■ **EXERCISE DETAILS**:
Please repeat only the stretch of records running from the first line through the line that contains "Silent video, 24 frames per second.".

■ **DATA UNDER STUDY**:
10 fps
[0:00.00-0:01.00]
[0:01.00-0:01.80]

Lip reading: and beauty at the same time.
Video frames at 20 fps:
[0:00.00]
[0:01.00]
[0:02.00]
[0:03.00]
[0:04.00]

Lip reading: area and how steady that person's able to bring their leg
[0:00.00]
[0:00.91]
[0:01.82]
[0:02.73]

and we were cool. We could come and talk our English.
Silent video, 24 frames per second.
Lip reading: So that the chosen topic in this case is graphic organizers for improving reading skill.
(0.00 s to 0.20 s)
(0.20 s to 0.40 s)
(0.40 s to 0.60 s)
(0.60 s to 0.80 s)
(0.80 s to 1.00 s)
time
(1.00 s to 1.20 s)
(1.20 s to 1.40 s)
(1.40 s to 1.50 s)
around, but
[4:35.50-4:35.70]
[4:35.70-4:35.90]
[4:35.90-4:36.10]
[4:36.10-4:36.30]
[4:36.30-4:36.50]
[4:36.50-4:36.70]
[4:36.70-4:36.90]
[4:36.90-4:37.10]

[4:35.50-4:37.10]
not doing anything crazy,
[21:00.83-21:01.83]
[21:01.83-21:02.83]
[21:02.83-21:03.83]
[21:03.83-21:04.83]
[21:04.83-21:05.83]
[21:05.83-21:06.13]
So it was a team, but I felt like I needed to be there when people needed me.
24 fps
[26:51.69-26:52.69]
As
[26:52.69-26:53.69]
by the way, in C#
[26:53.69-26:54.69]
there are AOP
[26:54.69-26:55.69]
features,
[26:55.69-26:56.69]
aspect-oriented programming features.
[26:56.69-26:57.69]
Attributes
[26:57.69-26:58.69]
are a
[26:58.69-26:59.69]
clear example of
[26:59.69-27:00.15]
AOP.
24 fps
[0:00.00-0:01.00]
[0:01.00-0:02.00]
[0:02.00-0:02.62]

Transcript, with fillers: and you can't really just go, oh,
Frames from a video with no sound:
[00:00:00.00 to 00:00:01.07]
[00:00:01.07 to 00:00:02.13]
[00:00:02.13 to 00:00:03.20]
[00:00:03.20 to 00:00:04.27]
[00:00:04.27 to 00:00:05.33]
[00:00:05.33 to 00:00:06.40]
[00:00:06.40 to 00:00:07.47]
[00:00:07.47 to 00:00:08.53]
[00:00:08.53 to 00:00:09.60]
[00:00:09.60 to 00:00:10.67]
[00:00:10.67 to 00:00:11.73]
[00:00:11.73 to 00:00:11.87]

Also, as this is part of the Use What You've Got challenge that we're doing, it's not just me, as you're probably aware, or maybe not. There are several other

■ **ANSWER SPACE**:
10 fps
[0:00.00-0:01.00]
[0:01.00-0:01.80]

Lip reading: and beauty at the same time.
Video frames at 20 fps:
[0:00.00]
[0:01.00]
[0:02.00]
[0:03.00]
[0:04.00]

Lip reading: area and how steady that person's able to bring their leg
[0:00.00]
[0:00.91]
[0:01.82]
[0:02.73]

and we were cool. We could come and talk our English.
Silent video, 24 frames per second.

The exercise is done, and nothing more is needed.